ACTIVITY:
Restate exactly the lines that run from the start of the records below to the line containing "[00:00:00.00 to 00:00:09.35]", counting both ends, and nothing else; pictures stay out.

RECORDS TO USE:
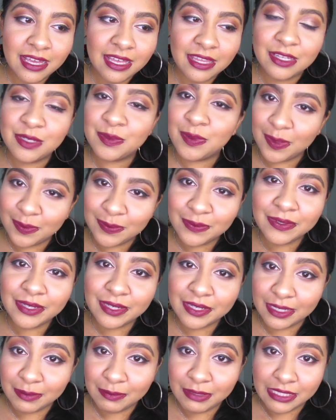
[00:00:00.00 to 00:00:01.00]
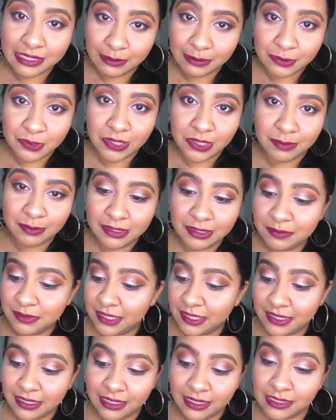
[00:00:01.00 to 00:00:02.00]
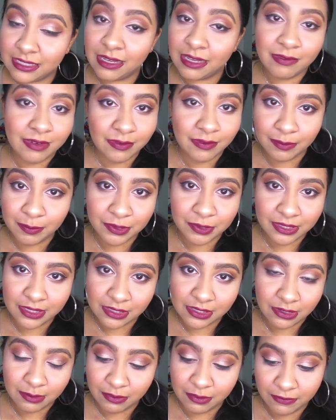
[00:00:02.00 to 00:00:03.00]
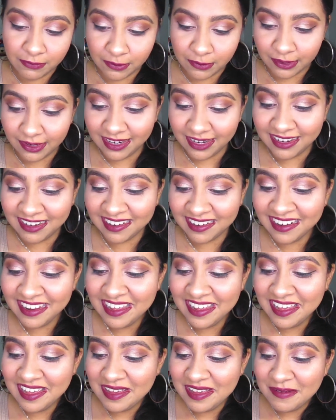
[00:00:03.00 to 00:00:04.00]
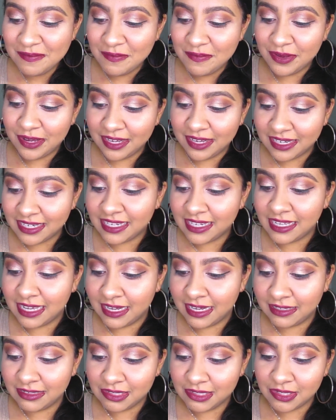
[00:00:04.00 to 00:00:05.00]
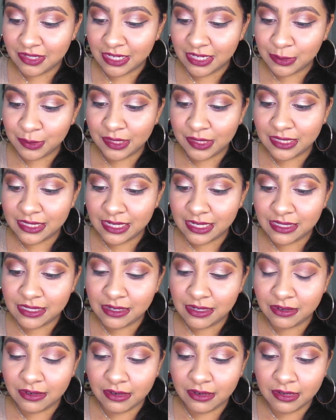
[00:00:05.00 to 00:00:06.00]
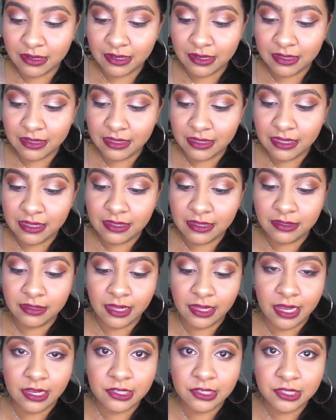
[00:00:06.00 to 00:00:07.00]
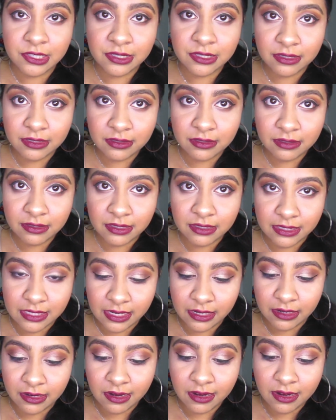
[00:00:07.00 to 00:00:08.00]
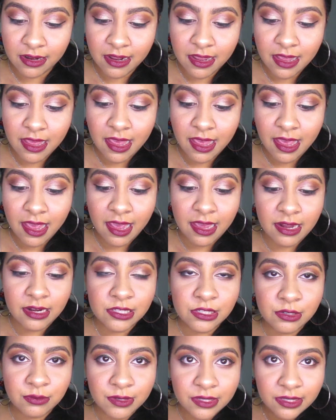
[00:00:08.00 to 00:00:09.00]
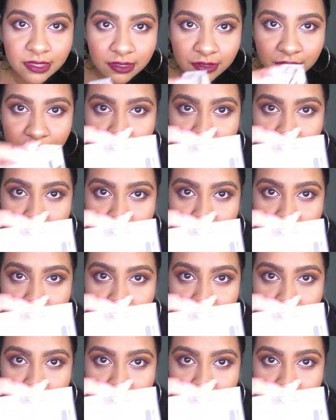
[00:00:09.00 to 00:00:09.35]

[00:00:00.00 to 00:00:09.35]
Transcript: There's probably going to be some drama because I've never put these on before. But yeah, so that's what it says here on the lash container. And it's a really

COMPLETED TASK:
[00:00:00.00 to 00:00:01.00]
[00:00:01.00 to 00:00:02.00]
[00:00:02.00 to 00:00:03.00]
[00:00:03.00 to 00:00:04.00]
[00:00:04.00 to 00:00:05.00]
[00:00:05.00 to 00:00:06.00]
[00:00:06.00 to 00:00:07.00]
[00:00:07.00 to 00:00:08.00]
[00:00:08.00 to 00:00:09.00]
[00:00:09.00 to 00:00:09.35]

[00:00:00.00 to 00:00:09.35]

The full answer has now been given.